» **Stored data entries**
★ ★ ★ ★ ★

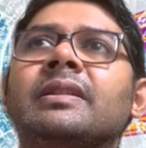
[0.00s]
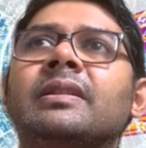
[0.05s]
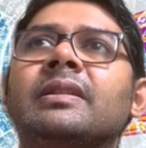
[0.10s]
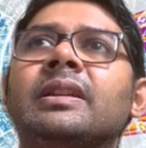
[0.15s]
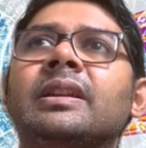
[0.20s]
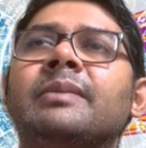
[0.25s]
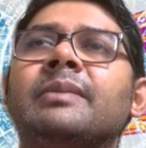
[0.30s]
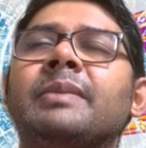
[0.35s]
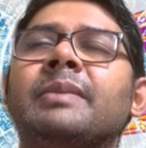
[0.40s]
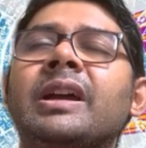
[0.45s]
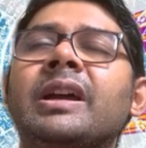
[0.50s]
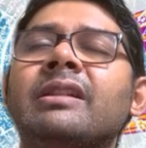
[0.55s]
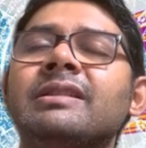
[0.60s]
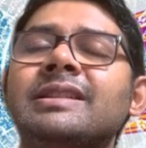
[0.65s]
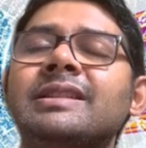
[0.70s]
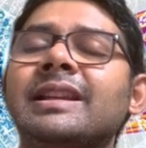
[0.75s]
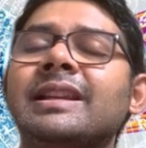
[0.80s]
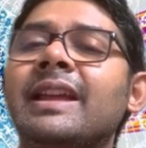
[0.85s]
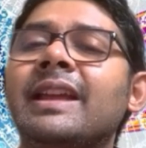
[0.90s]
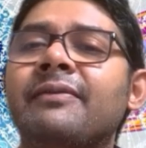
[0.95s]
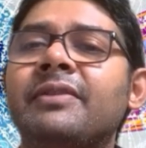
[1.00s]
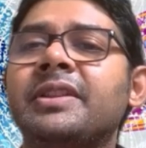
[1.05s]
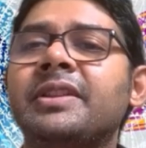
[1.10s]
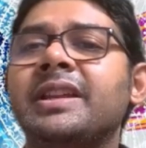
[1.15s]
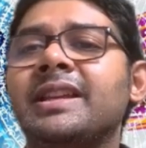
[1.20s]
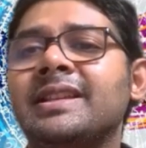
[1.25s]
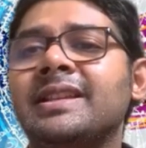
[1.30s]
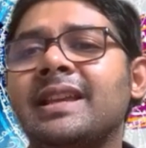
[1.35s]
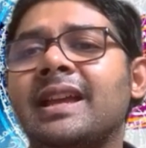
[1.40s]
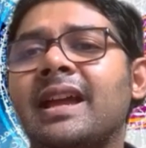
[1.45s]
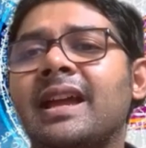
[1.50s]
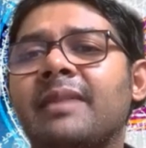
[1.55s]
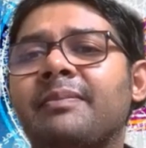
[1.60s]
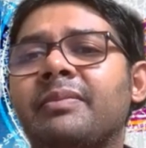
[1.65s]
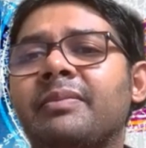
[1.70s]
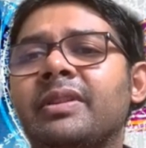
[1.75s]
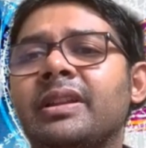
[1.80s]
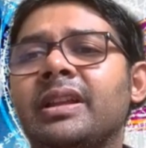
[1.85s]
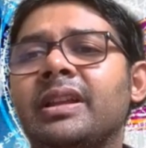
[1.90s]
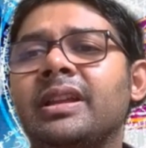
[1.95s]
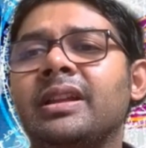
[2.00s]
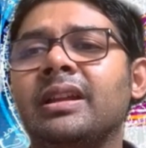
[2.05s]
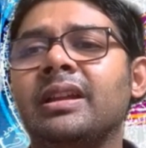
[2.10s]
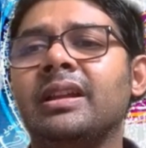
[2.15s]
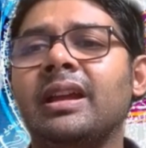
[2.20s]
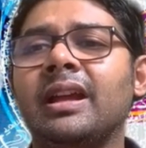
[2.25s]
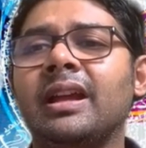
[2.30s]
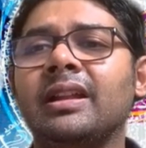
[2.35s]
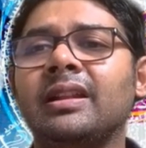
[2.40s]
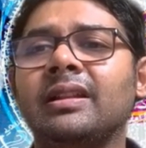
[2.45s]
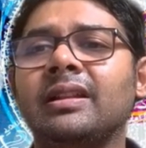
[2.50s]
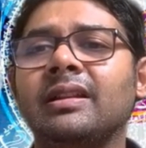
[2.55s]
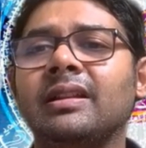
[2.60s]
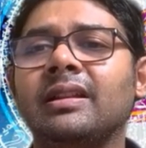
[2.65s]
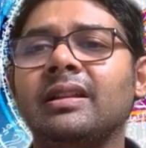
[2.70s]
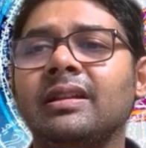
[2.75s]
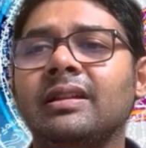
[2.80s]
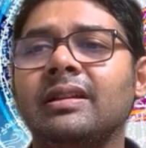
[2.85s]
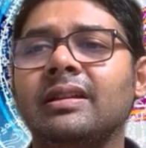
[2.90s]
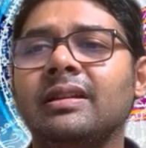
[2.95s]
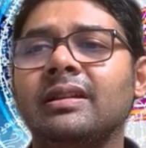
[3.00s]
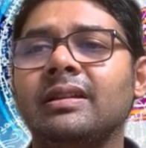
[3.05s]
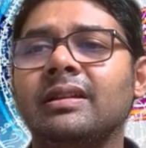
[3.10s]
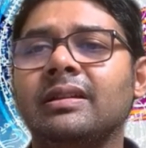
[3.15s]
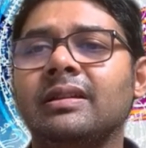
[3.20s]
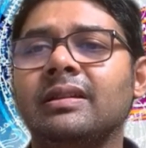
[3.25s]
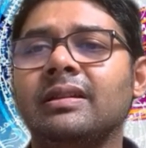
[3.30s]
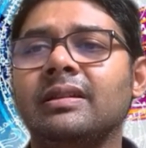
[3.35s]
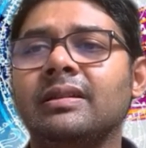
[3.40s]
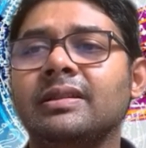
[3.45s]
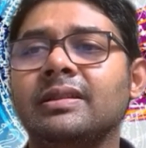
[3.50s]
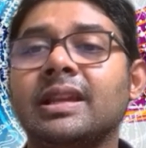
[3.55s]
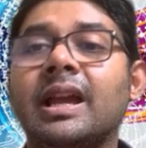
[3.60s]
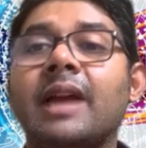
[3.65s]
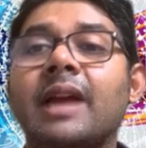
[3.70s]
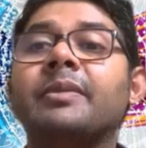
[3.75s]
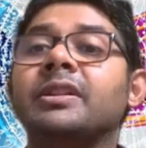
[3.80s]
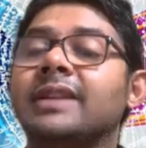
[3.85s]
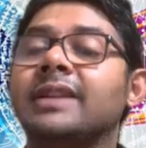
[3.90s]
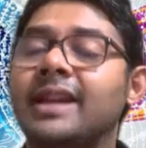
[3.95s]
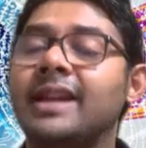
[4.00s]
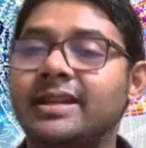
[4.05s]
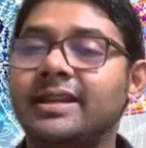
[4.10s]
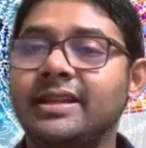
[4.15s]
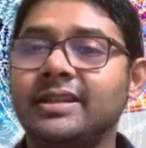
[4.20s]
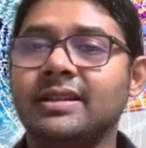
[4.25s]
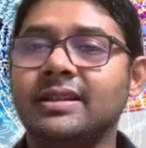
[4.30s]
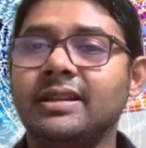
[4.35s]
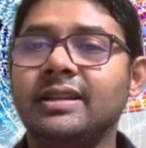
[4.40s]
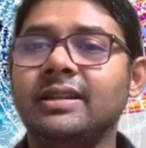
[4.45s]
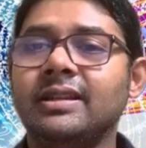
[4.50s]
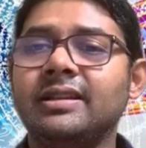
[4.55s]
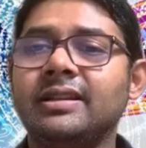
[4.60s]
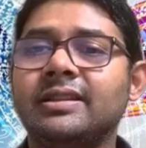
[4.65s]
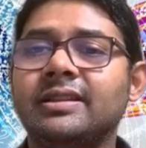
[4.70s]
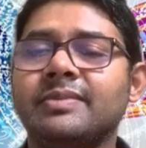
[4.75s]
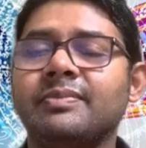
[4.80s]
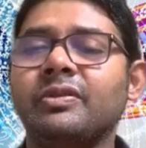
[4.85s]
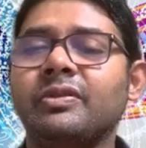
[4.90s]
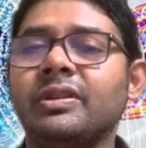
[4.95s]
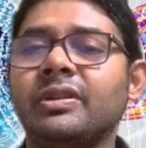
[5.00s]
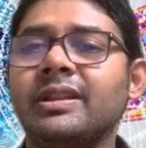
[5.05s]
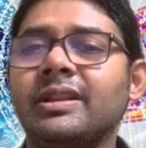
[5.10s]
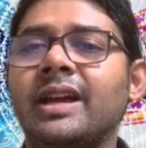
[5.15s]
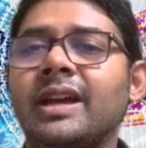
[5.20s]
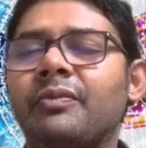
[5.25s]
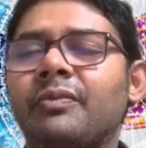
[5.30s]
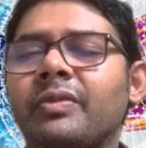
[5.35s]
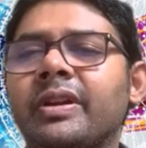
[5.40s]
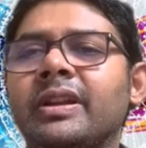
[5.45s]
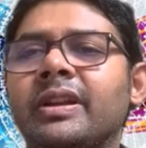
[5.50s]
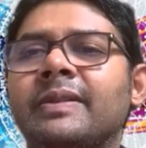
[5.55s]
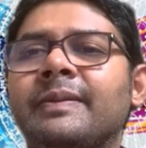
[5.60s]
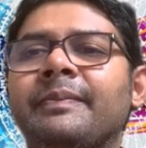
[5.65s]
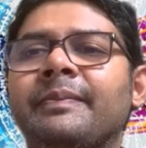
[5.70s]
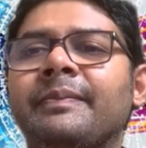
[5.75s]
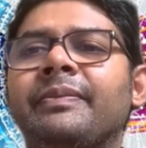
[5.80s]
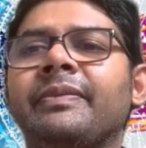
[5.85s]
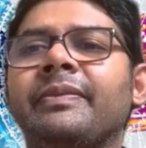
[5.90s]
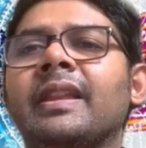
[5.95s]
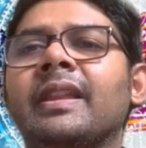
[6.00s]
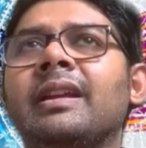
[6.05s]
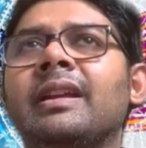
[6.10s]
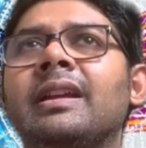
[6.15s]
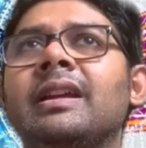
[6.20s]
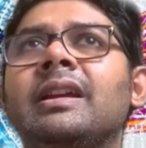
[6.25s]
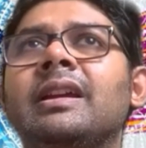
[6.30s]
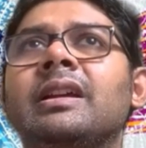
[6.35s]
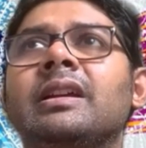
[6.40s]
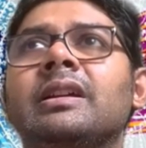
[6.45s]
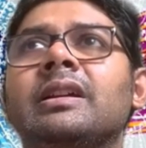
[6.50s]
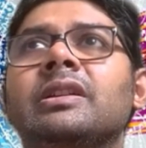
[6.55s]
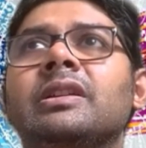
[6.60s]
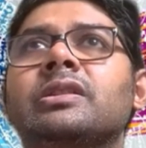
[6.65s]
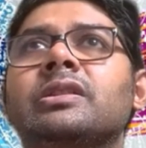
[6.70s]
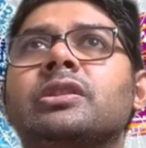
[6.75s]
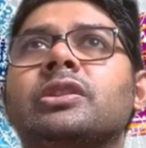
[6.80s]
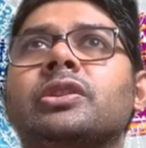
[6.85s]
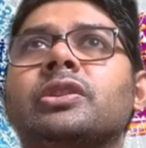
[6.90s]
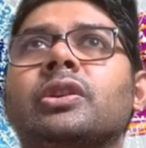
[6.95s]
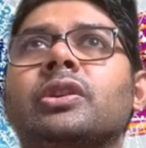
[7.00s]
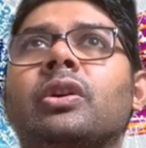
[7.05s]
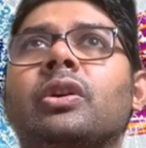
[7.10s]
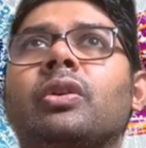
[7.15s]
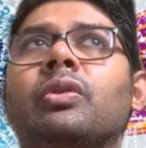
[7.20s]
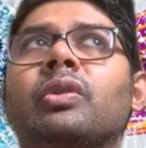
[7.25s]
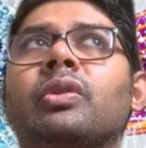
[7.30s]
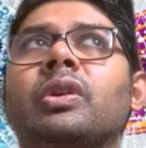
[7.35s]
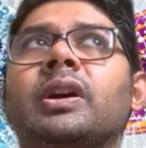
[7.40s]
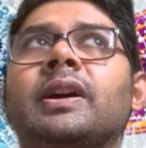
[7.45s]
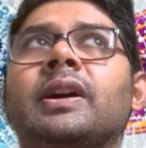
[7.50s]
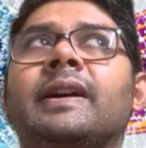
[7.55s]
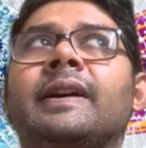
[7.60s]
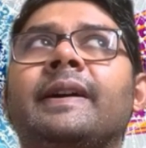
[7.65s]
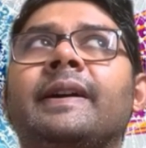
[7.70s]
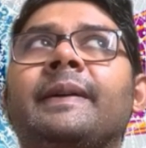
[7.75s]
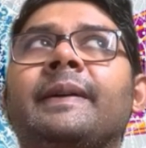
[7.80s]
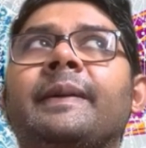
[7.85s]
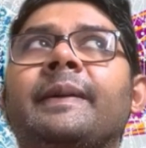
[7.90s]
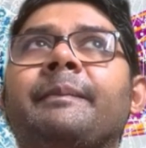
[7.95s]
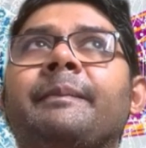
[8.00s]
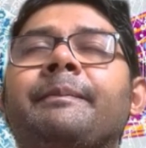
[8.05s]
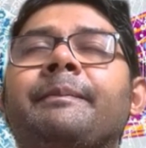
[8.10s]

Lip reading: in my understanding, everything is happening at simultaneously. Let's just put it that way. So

★ ★ ★ ★ ★

» **PROMPT**
Line by line, retype the records above exactly, minus the images.

» **REPLY TO THE TASK**
[0.00s]
[0.05s]
[0.10s]
[0.15s]
[0.20s]
[0.25s]
[0.30s]
[0.35s]
[0.40s]
[0.45s]
[0.50s]
[0.55s]
[0.60s]
[0.65s]
[0.70s]
[0.75s]
[0.80s]
[0.85s]
[0.90s]
[0.95s]
[1.00s]
[1.05s]
[1.10s]
[1.15s]
[1.20s]
[1.25s]
[1.30s]
[1.35s]
[1.40s]
[1.45s]
[1.50s]
[1.55s]
[1.60s]
[1.65s]
[1.70s]
[1.75s]
[1.80s]
[1.85s]
[1.90s]
[1.95s]
[2.00s]
[2.05s]
[2.10s]
[2.15s]
[2.20s]
[2.25s]
[2.30s]
[2.35s]
[2.40s]
[2.45s]
[2.50s]
[2.55s]
[2.60s]
[2.65s]
[2.70s]
[2.75s]
[2.80s]
[2.85s]
[2.90s]
[2.95s]
[3.00s]
[3.05s]
[3.10s]
[3.15s]
[3.20s]
[3.25s]
[3.30s]
[3.35s]
[3.40s]
[3.45s]
[3.50s]
[3.55s]
[3.60s]
[3.65s]
[3.70s]
[3.75s]
[3.80s]
[3.85s]
[3.90s]
[3.95s]
[4.00s]
[4.05s]
[4.10s]
[4.15s]
[4.20s]
[4.25s]
[4.30s]
[4.35s]
[4.40s]
[4.45s]
[4.50s]
[4.55s]
[4.60s]
[4.65s]
[4.70s]
[4.75s]
[4.80s]
[4.85s]
[4.90s]
[4.95s]
[5.00s]
[5.05s]
[5.10s]
[5.15s]
[5.20s]
[5.25s]
[5.30s]
[5.35s]
[5.40s]
[5.45s]
[5.50s]
[5.55s]
[5.60s]
[5.65s]
[5.70s]
[5.75s]
[5.80s]
[5.85s]
[5.90s]
[5.95s]
[6.00s]
[6.05s]
[6.10s]
[6.15s]
[6.20s]
[6.25s]
[6.30s]
[6.35s]
[6.40s]
[6.45s]
[6.50s]
[6.55s]
[6.60s]
[6.65s]
[6.70s]
[6.75s]
[6.80s]
[6.85s]
[6.90s]
[6.95s]
[7.00s]
[7.05s]
[7.10s]
[7.15s]
[7.20s]
[7.25s]
[7.30s]
[7.35s]
[7.40s]
[7.45s]
[7.50s]
[7.55s]
[7.60s]
[7.65s]
[7.70s]
[7.75s]
[7.80s]
[7.85s]
[7.90s]
[7.95s]
[8.00s]
[8.05s]
[8.10s]

Lip reading: in my understanding, everything is happening at simultaneously. Let's just put it that way. So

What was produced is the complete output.